Le moyen trouvé par l’ANSSI est à la fois très malin et très difficile à contrer. L’idée est en fait d’utiliser la fonction de déclenchement à distance de l’assistant vocal de nos appareils. Bon nombre de smartphones utilisent aujourd’hui les kits mains libres comme des antennes, le signal radio est alors transformé en voix. On peut donc assez facilement (enfin, il fallait quand même y penser… ) transmettre un “OK Google” via le signal radio pour déclencher l’assistant vocal et ensuite donner des ordres à l’appareil en question.
Pour que ce procédé fonctionne, il faut néanmoins que l’utilisateur ne se rende pas compte que son smartphone fait n’importe quoi sous son nez, car le processus s’affiche tout à fait normalement sur le téléphone.
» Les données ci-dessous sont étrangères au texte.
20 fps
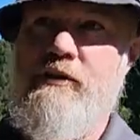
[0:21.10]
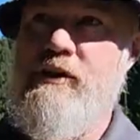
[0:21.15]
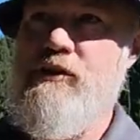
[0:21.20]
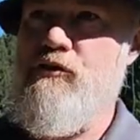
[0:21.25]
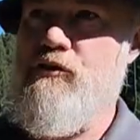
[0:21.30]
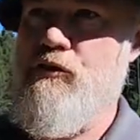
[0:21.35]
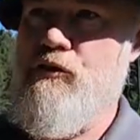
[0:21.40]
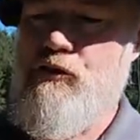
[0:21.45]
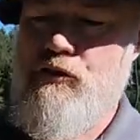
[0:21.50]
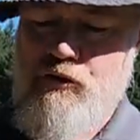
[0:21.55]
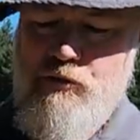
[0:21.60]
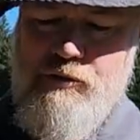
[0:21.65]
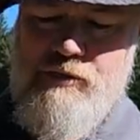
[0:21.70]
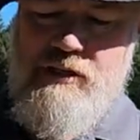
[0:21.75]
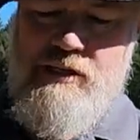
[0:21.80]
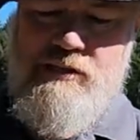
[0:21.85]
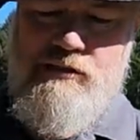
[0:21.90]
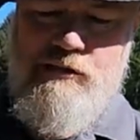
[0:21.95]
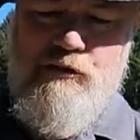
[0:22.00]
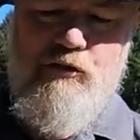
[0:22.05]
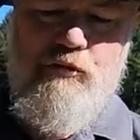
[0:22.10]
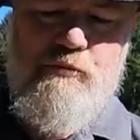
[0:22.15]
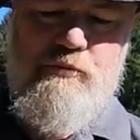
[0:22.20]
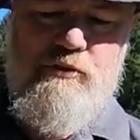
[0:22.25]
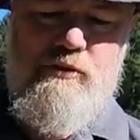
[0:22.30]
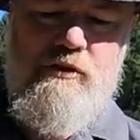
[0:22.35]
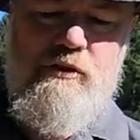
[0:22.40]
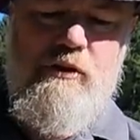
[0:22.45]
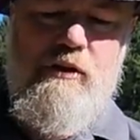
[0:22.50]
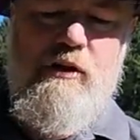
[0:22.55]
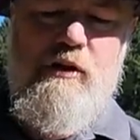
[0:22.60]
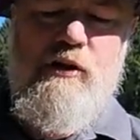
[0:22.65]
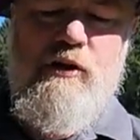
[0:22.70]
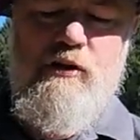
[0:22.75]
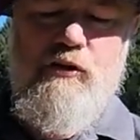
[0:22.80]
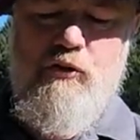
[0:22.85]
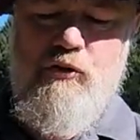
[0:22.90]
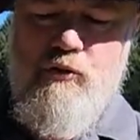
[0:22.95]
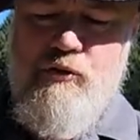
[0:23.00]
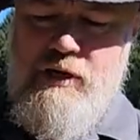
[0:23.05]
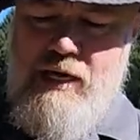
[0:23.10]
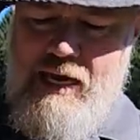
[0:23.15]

things you can do with these loops. You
Ensuite, il faut que le kit mains libres soit équipé d’un micro, car même s’il n’est pas directement utilisé, il est en quelque sorte simulé par le hack.
Pour l’ANSSI, il s’agit d’une faille de sécurité majeure, même si dans les faits cela fait beaucoup de conditions à réunir. Quoi qu’il en soit, on ne peut que saluer l’idée des équipes françaises, qui, si elle n’est pas la plus discrète du monde, reste tout de même très ingénieuse.